■ **Work instruction**
No line before the one holding "don't worry" is wanted; restate word for word that line and all lines after it to the end of the entries, excluding pictures.

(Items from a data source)
%%

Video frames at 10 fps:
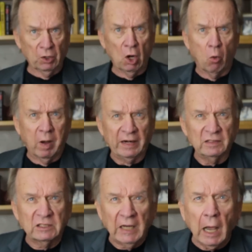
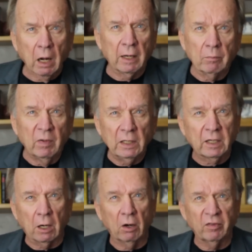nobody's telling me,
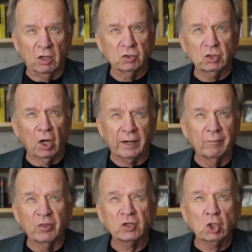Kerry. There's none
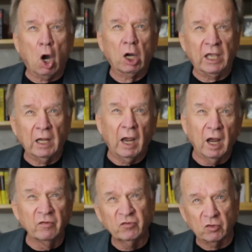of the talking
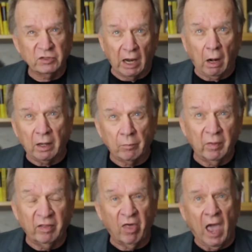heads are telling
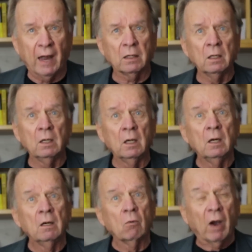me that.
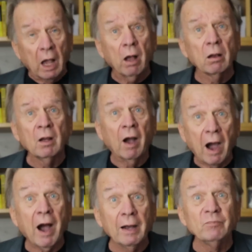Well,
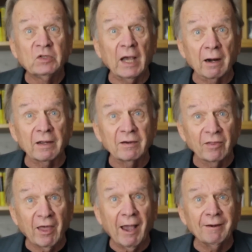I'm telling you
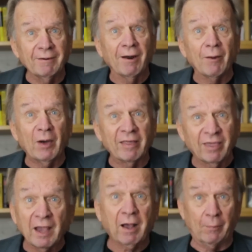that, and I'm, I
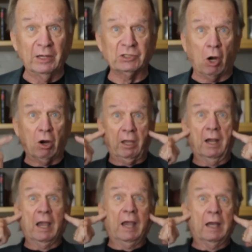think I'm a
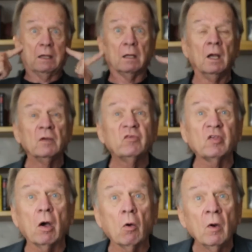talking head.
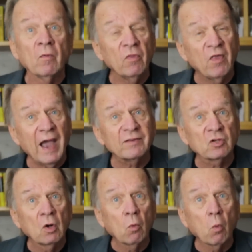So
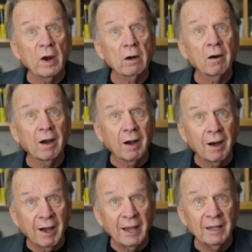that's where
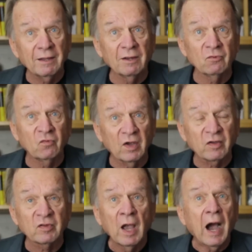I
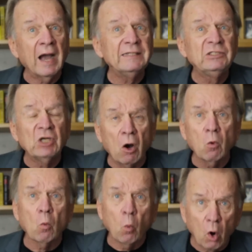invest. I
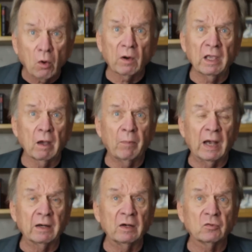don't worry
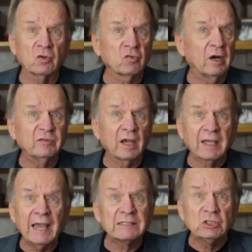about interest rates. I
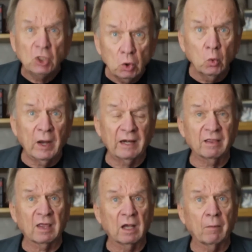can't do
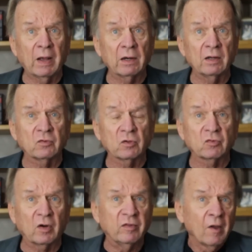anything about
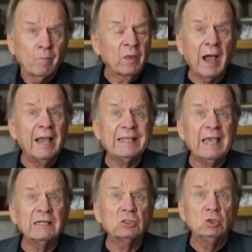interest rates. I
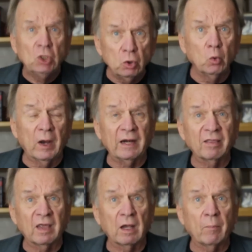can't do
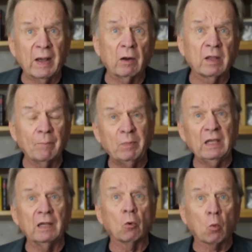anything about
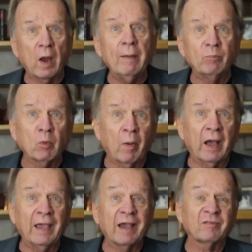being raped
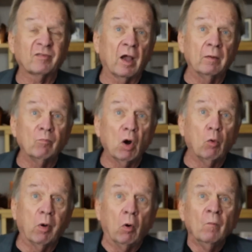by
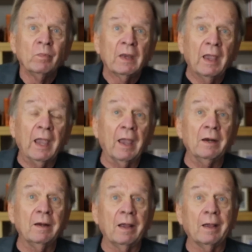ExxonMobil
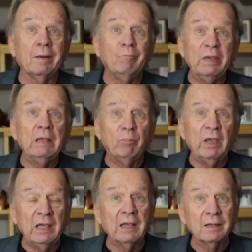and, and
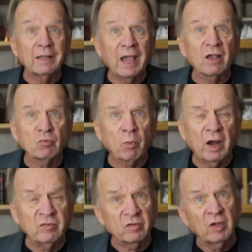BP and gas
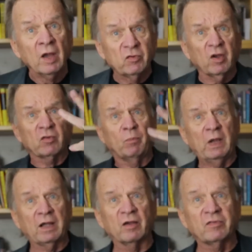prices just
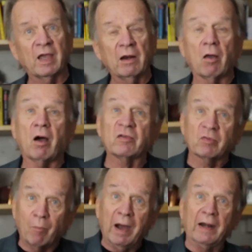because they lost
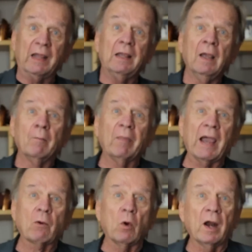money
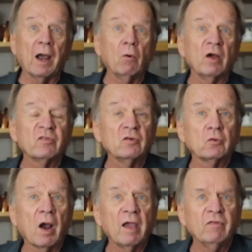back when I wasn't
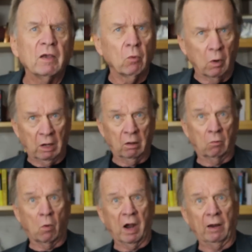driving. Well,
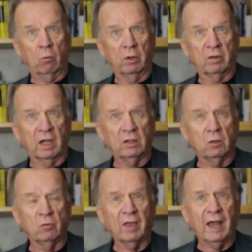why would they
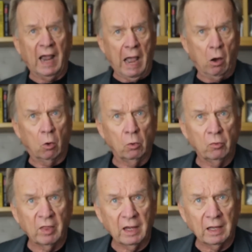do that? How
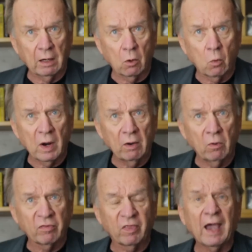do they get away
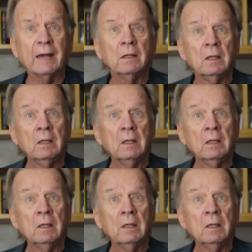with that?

%%

■ **Answer box**
don't worry
about interest rates. I
can't do
anything about
interest rates. I
can't do
anything about
being raped
by
ExxonMobil
and, and
BP and gas
prices just
because they lost
money
back when I wasn't
driving. Well,
why would they
do that? How
do they get away
with that?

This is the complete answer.